An Introduction to Coffee in Peru and Australian Cafés
In addition to the booming tourism industry in Peru, astounding cuisine and the stupefyingly beautiful Amazon rainforest, Peru is home to some of the best coffee in the world. The emphasis on ‘best’ is key to this article. Although its export figures for the Arabica bean do rank among the top 5, in terms of sheer quantity, it lags a fair way behind the world’s largest producer, Brazil. However, this is not to be seen as a negative. The reputation of Peruvian coffee is glowing, widely recognised as growing some of the finest speciality ‘niche’ beans money can buy. This article will analyse why the Peruvian coffee industry is a perfect fit for the Australian market, and look at why foreign investment may allow for Peru to finally capitalise on it’s “untapped” potential.

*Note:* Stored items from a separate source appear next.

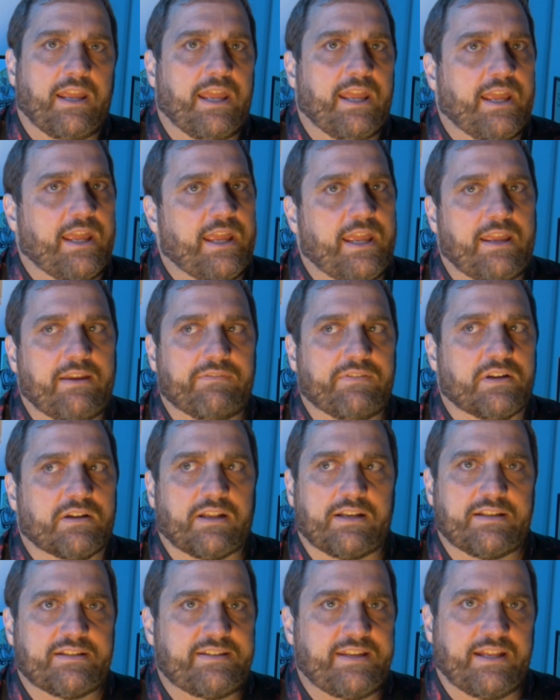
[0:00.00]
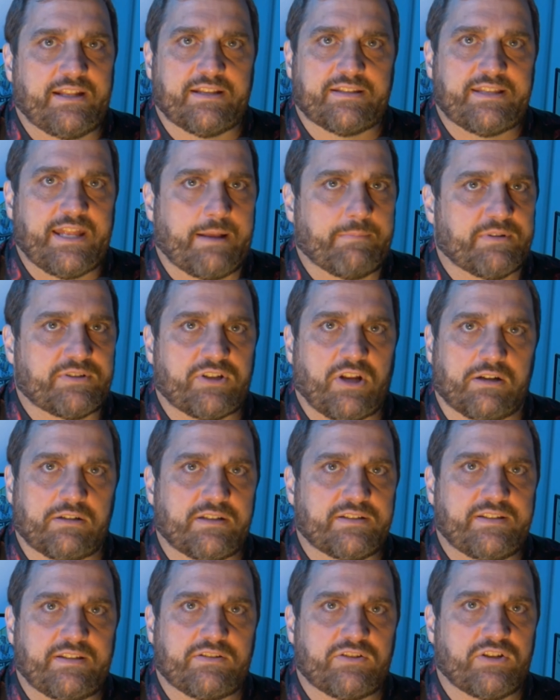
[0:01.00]
If you're going to see an established
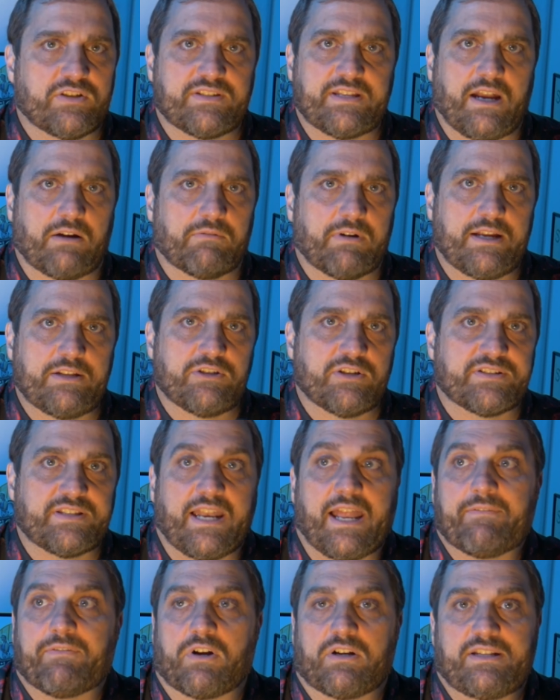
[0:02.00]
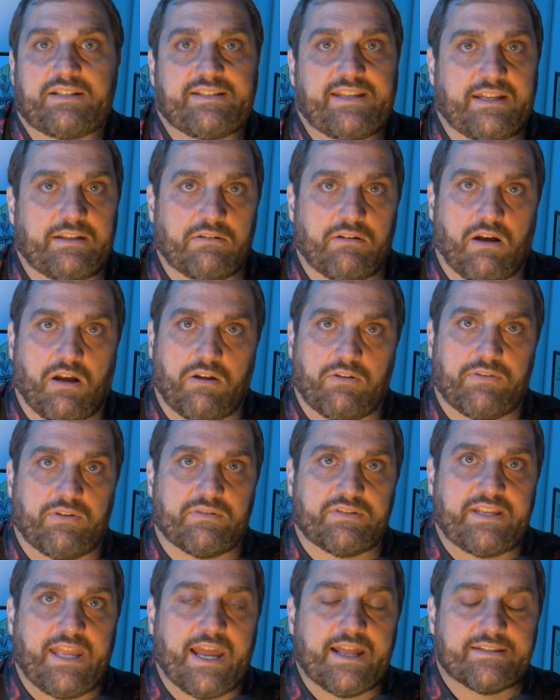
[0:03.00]
artist, it's just outrageous. And I've already seen all
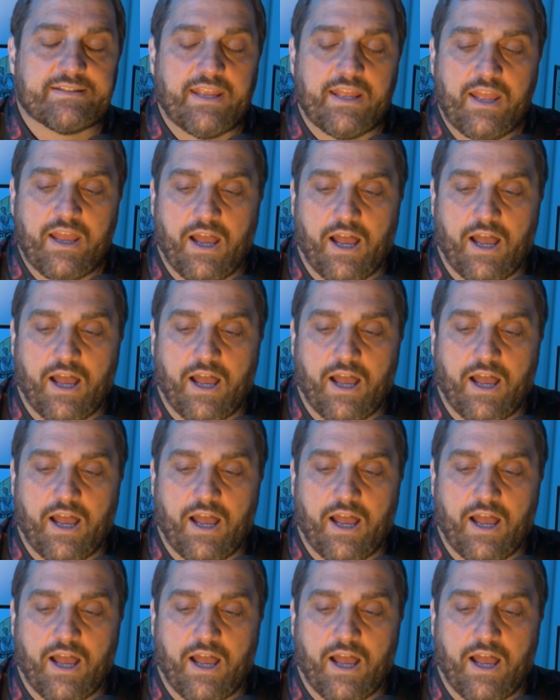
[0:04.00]
those cats.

The existence of such remarkably delicious coffee in Peru is by no means a fluke. Not only is it the world’s largest producer of organic coffee, but one of the main distinguishing traits of Peruvian coffee is the variety of tastes and notes that occur. The long and snaking shape of this South American country, coupled with the remarkable natural diversity within its borders means that coffee is grown in a plethora of soil conditions, altitudes and temperatures. It is arguably this multiplicity in growing conditions that make Peru so exciting. As highlighted by Darrin Daniel and Geoff Watts of the Alliance for Coffee Excellence in rather floral terms, the pure, unnerving quality of Peruvian speciality coffee is “so laden with sweetness that [it makes] the sugarcane jealous”. Indeed, there was more formal recognition of the phenomenal standard of Peruvian coffee as the Cup of Excellence competition was held in the 11th largest coffee producing nation in the world for the very first time in 2017. It yielded remarkably impressive results. 5 ranked a cupping score of 90+, with many originating from the fertile Cajamarca highlands in the north of the country. To top it all off, this really does feel like the beginning of Peru’s march into the luxury coffee market. Daniel and Watts both highlight in their article how all of this high-grade coffee is grown with “minimal assistance”, suggesting a real need for foreign investment in methods, fertilizers and technology.
The USDA reveals that ‘less well-managed farms’ only yield a crop of 800 kilograms per hectare, compared to up to 2500 kilograms in ‘better-managed farms’. The reasoning given for this discrepancy in productivity is the employment of antiquated cultivation techniques and also the infrequent use of fertilisers as a result of lacking the funding to purchase them. It was this lack of fertiliser that made the rust crop plague of 2013/2014 so devastating, killing nearly 40% of crops. This resulted in the Ministry of Agriculture and Irrigation having to initiate a $70,000,000 plan to renew and salvage 80,000 hectares of damaged coffee plants by 2017.
Coffee in Australia
Despite ranking 42nd in the world in terms of average coffee consumption, at a still quite phenomenal 3kg a year per capita, Australia is certainly a country with a strong and affectionate relationship with coffee. The ubiquitous nature of the café culture that has exploded in Australia’s fashionable cities is hugely influential. The relic that perhaps best demonstrates this near-legendary status is the ‘flat white’. Now a regular across the global coffee scene, it is a drink many claim was invented in Australia (New Zealanders may have something else to say on this matter though!)
Revenue in 2018 for the Australian café industry is expected to reach AUD $8 billion, with imports of coffee expected to reach over 1.81 million bags, representing an increase of almost 5% from the previous year. This will grow to 1.9 million bags by the end of 2019. The main reason that Australian presence in Peru’s coffee industry can be a major success is as a result of studies which have shown the growing interest Australians are showing in the whereabouts of their coffee, and their insatiable desire for quality, independently sourced beans. The success of the independent café market in Australia has not succumbed to global giants in the same way as other countries have- there are only 23 Starbucks in the whole country! The astounding taste profiles that can be found in Peruvian beans, described as having a “balance of sweetness, of acidity [and] floral components” by Coffee Imports, a leading online coffee trader, would suggest that the coffee can be a real hit Down Under.
The Peru-Australia Fair Trade Agreement or PAFTA is more concrete proof of an increased desire for these two countries to cooperate and nourish a relationship of investment, innovation and development. Currently Australia imports services and products from Peru with a value of AUD $356 million, whilst it exports close to AUD $70 million. Large investment and the removal of tariffs for all Peruvian horticultural services and produce support my hypothesis that Australian investment in Peruvian coffee could prove mutually beneficial for all parties involved.
So where does this leave us? We have two nations who have expressed a desire to cooperate and develop stronger, longer lasting and deeper ties with one another. We have a country that is churning out some of the highest quality coffee on earth and one of the most developed countries on earth which seems to have adopted café culture to the very heart of its urban identity. It certainly does appear that the Australian and Peruvian coffee industries could intertwine, and develop a mutually beneficial partnership for all coffee connoisseurs involved.